Mirnig: Ja, irgendeine Art von Wiedererkennung scheint ihm wichtig. Das kann auch ein simples Bewegungsmuster sein. Es gibt einen Roboter, der ein faustgroßer Ball ist, der nur rollen, seine Farbe verändern und Sounds abspielen kann. Damit drückt er Emotionen aus, das reicht. In Korea haben sie das bei der Entwicklung eines Therapieroboters für Demenzkranke berücksichtigt. Paro, so sein Name, ist klein und flauschig wie ein Robbenbaby und kann nicht viel mehr, als Geräusche von sich geben. Er ist extra nicht wie ein Hund gestaltet worden, weil die Menschen dieses Tier gut kennen und deshalb viel zu viele Erwartungen mit ihm verbinden. Paro ist eines der wenigen Therapiegeräte, die flächendeckend in Altenheimen eingesetzt werden.
In Finnland werden kleine Roboter in Mini-Schulen entlegener Dörfer als Lernkameraden eingesetzt. Der Robot – als Freund und Helfer wird er schon erwartet?
Mirnig: Gerade in abgeschiedenen Regionen können sie eine echte Hilfe sein. Auch teleoperierende Medizinroboter für Ärzte sind dort sehr nützlich. Die können Ultraschalluntersuchungen bei Herzanfallpatienten vornehmen.
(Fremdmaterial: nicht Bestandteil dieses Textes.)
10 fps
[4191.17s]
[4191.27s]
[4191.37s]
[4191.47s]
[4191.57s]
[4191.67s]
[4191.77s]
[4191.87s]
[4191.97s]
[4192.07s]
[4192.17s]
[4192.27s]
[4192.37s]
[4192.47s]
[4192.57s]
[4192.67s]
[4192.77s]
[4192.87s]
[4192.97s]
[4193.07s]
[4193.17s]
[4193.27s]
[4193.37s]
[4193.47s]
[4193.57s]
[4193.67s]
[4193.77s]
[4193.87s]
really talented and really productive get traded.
Wird die Roboter-Mensch-Beziehung die Gesellschaft der Zukunft zweifellos determinieren?
Mirnig: Das kann man so generell auch wieder nicht sagen, es kommt wahrscheinlich sehr auf die gesellschaftlichen Bereiche an. Und welche am meisten betroffen sein werden, das ist alles Spekulation.
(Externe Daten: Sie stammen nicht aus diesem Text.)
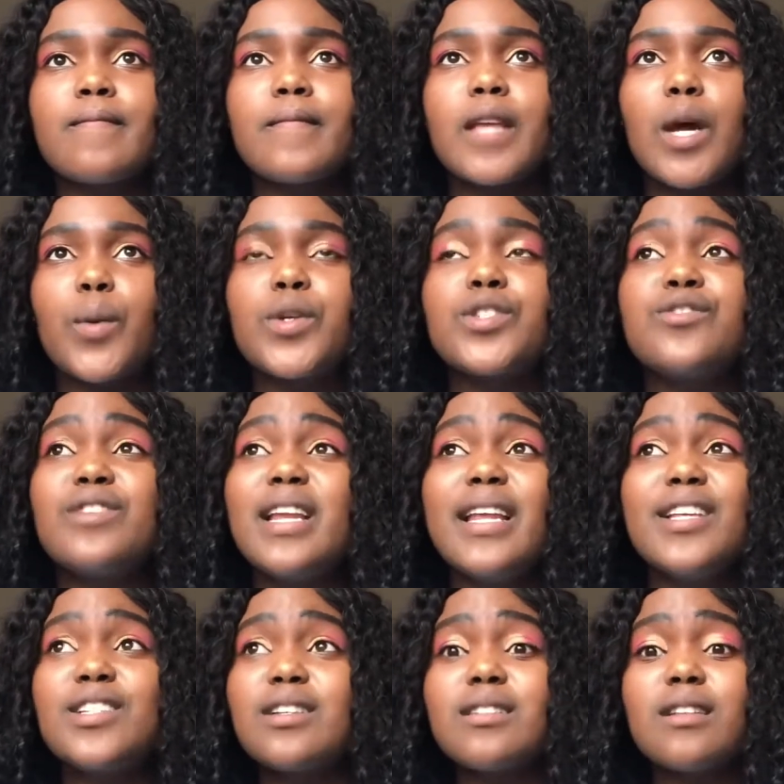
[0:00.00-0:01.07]
it was really
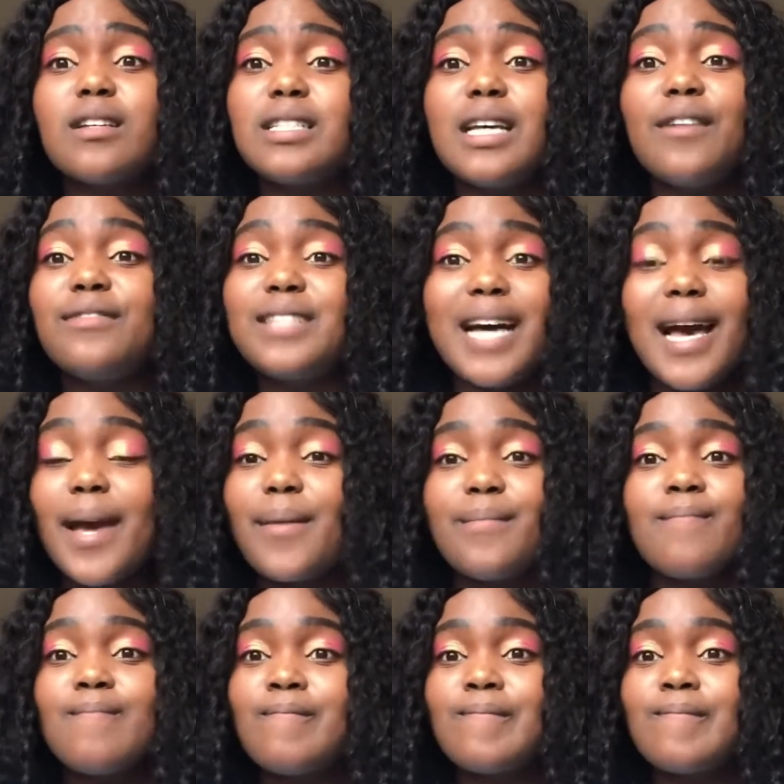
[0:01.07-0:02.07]
just a tough time,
Die Frage, wer wen beherrscht, spitzt sich zu, je „klüger“ die Technik wird. Warum ist es so wichtig, sie zu klären?
Mirnig: Wenn die Technologie immer schlauer wird, stellt sich die Frage, inwieweit der Mensch es zulassen sollte, dass sie ihn mehr beherrscht als er sie. Mein Standpunkt ist: Ich will, dass der Mensch wieder mehr im Mittelpunkt steht. Das kommt mir manchmal zu kurz.
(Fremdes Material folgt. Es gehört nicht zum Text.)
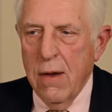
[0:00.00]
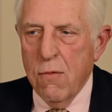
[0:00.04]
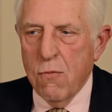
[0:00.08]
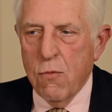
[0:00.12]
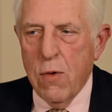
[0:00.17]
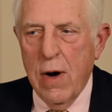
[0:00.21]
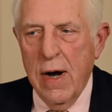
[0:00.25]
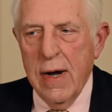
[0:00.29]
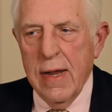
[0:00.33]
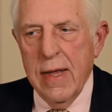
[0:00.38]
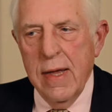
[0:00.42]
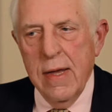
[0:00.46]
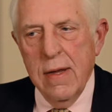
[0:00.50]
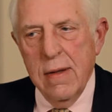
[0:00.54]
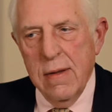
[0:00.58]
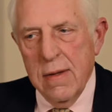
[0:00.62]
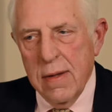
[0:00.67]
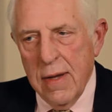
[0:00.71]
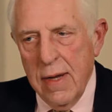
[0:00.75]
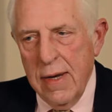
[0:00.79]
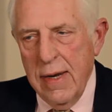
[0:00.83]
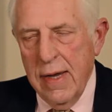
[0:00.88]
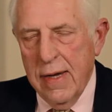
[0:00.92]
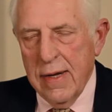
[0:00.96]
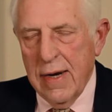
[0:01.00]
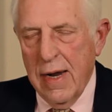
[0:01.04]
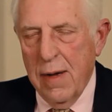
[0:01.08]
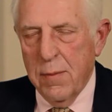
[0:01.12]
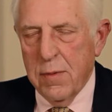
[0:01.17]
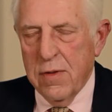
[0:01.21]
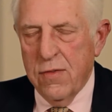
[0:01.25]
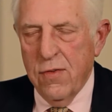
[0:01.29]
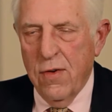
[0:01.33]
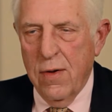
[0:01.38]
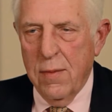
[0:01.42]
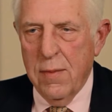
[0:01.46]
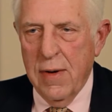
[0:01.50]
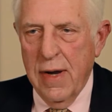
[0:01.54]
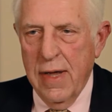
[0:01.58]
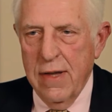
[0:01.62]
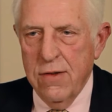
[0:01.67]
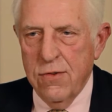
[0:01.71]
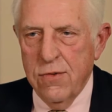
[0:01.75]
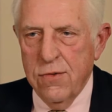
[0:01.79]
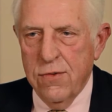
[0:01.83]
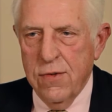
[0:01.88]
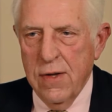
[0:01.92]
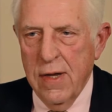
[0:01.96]
running an economic development
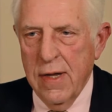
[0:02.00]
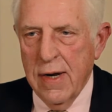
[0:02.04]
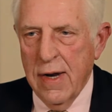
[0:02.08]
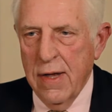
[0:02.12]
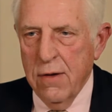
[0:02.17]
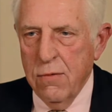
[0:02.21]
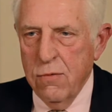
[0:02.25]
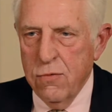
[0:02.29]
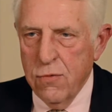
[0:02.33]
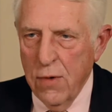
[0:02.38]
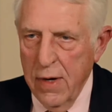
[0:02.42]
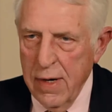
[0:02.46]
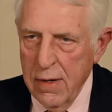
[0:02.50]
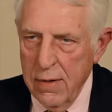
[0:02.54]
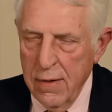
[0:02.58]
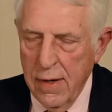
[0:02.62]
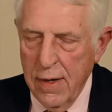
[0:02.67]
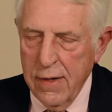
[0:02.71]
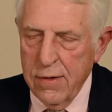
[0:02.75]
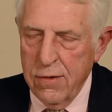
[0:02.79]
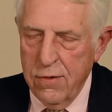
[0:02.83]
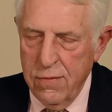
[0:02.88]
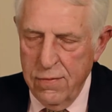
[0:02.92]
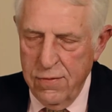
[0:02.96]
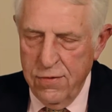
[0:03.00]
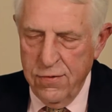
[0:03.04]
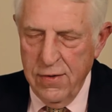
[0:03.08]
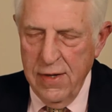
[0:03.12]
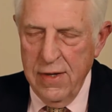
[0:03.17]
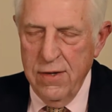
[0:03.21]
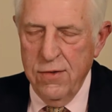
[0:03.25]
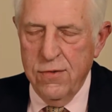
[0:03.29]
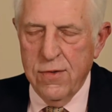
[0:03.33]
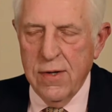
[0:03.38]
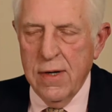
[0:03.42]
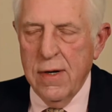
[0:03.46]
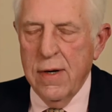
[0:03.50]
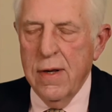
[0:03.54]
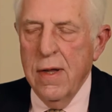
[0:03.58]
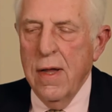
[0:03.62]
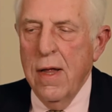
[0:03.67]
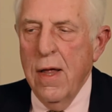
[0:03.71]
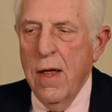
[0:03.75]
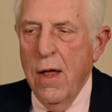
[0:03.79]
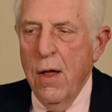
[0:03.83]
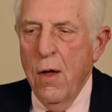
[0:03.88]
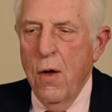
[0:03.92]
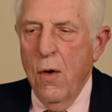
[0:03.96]
agency, and I seized it.
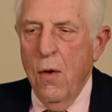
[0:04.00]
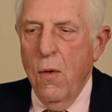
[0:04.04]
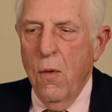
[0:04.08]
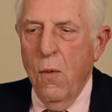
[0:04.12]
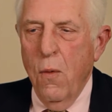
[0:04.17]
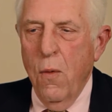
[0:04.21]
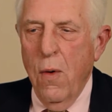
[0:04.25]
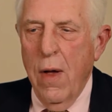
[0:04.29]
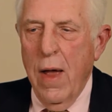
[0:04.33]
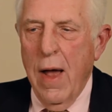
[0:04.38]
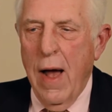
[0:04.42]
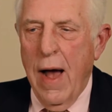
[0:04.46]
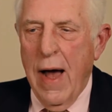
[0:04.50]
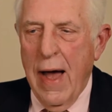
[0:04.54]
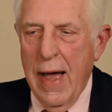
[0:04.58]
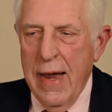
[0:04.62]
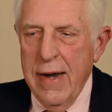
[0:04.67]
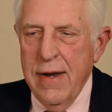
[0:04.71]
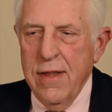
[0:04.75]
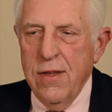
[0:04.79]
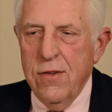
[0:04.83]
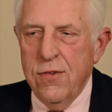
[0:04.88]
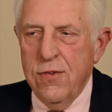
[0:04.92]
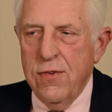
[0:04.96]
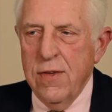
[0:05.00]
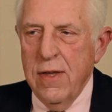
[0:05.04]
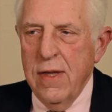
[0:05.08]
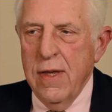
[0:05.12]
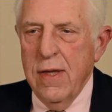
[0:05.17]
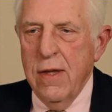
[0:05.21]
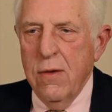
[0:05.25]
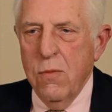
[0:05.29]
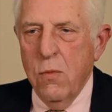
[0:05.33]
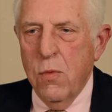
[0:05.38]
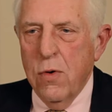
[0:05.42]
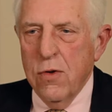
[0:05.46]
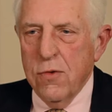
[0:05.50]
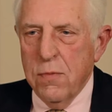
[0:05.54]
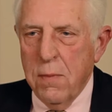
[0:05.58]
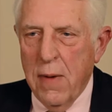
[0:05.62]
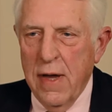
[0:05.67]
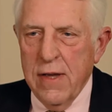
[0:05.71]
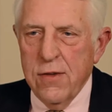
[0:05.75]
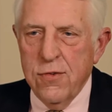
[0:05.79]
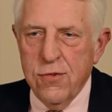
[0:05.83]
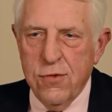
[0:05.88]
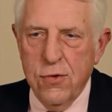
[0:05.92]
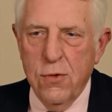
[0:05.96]
IEDC was
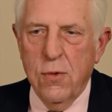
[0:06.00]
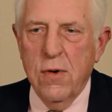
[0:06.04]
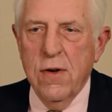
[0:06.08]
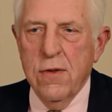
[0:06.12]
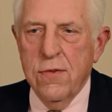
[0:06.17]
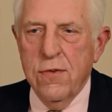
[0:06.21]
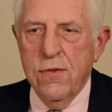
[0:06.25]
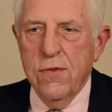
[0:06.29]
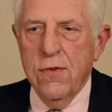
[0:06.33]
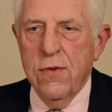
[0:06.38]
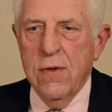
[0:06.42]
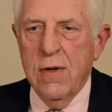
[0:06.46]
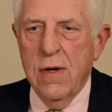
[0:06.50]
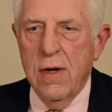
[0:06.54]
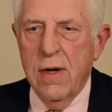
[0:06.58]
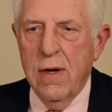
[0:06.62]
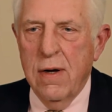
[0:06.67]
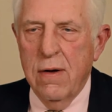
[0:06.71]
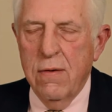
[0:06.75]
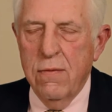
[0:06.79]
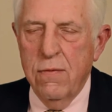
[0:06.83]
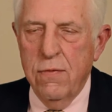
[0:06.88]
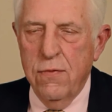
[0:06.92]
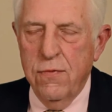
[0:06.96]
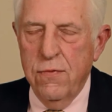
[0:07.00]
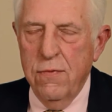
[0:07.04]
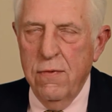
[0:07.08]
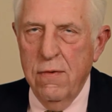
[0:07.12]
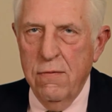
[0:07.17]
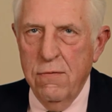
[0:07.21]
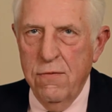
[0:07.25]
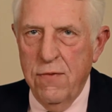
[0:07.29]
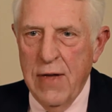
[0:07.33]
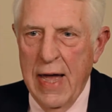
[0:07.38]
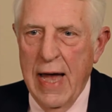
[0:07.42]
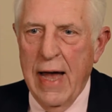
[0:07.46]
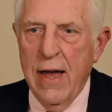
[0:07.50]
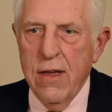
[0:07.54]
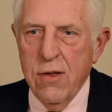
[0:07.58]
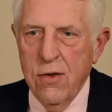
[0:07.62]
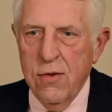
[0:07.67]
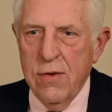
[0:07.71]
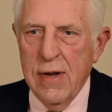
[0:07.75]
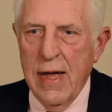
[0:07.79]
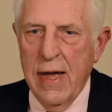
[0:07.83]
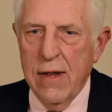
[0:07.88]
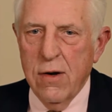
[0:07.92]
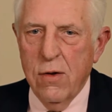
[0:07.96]
my source of
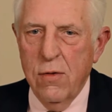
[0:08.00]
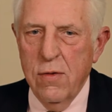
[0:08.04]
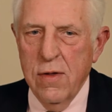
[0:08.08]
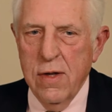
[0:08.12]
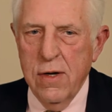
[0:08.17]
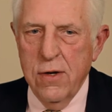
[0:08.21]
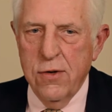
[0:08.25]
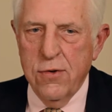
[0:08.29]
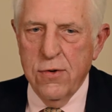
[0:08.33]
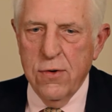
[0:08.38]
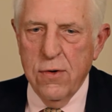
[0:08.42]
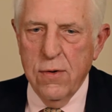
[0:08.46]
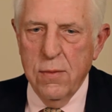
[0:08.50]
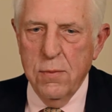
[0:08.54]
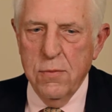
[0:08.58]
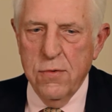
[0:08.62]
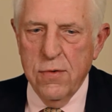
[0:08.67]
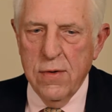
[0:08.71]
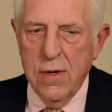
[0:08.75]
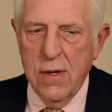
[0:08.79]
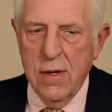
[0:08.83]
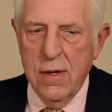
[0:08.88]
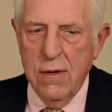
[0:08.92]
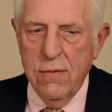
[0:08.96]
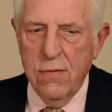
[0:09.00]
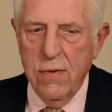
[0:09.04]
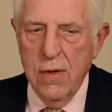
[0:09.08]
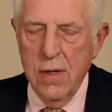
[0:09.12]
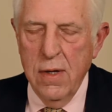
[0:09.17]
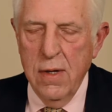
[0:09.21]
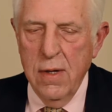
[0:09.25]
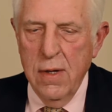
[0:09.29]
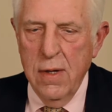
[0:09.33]
value, not only in terms of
Der Wirtschaftsethiker Thomas Beschorner behauptet, dass Roboter unser Sozialverhalten verändern werden, sobald sie menschenähnlicher werden. Als Beispiel nennt er Sexroboter, mit denen Menschen etwa eine emotionale Beziehung eingehen.
Mirnig: Sexroboter gibt es ja schon, vor allem in Asien, wobei sich die Frage stellt, ob eine sprechende Puppe schon ein Roboter ist. Natürlich wäre es denkbar, dass zwischenmenschliche Emotionen künftig auf die Technik übertragen würden, was ich für ethisch bedenklich hielte. Ich glaube jedoch, dass sich Dinge auch regulieren, wenn es zu brenzlig wird. Ganz allmählich entwickelt sich eine Gegenbewegung gegen die eigene Entfremdung; Leute versuchen, bewusst weniger Zeit am PC zu verbringen und wieder in die analoge Welt zu gehen. Das lässt mich hoffen, dass der Großteil der Menschen doch merkt, wenn es kritisch wird.
Für die Regelung zwischenmenschlicher Beziehungen gibt es auch juristische Gesetze. Sollten auch welche für die Beziehung zwischen Roboter und Mensch geschaffen werden?
Mirnig: Eher auf der Produktebene wie bei autonomen Fahrzeugen, weil es um Sicherheits- und Haftungsfragen geht. Es ist ja was anderes, ob das Auto oder der Staubsaugerroboter macht, was er will.
Aber wenn ein personalisierter selbstlernender Sexroboter immer mehr menschelt, darf man den dann einfach entsorgen?
Mirnig: Wenn die Roboter in einen so autonomen Zustand geraten, dass sie sich zum Beispiel selber einen Namen geben, was ich mir heute noch nicht vorstellen kann, dann müsste man das vielleicht regeln.
Nicole Mirnig
Nicole Mirnig ist Kommunikationswissenschaftlerin am Center for Human-Computer Interaction (CHCI) der Universität Salzburg.
Die Forscher des CHCI untersuchen das Zusammenspiel zwischen Mensch und Technologien, um den Weg in eine positive Zukunft zu ebnen. Ein Forschungsbereich ist die soziale Interaktion von Menschen mit Robotern.
Nicole Mirnig hat leitend an einer weltweit beachteten Studie mitgewirkt, die besagt, dass soziale Roboter, die kleine Fehler machen, den Menschen sympathischer sind als perfekte Roboter.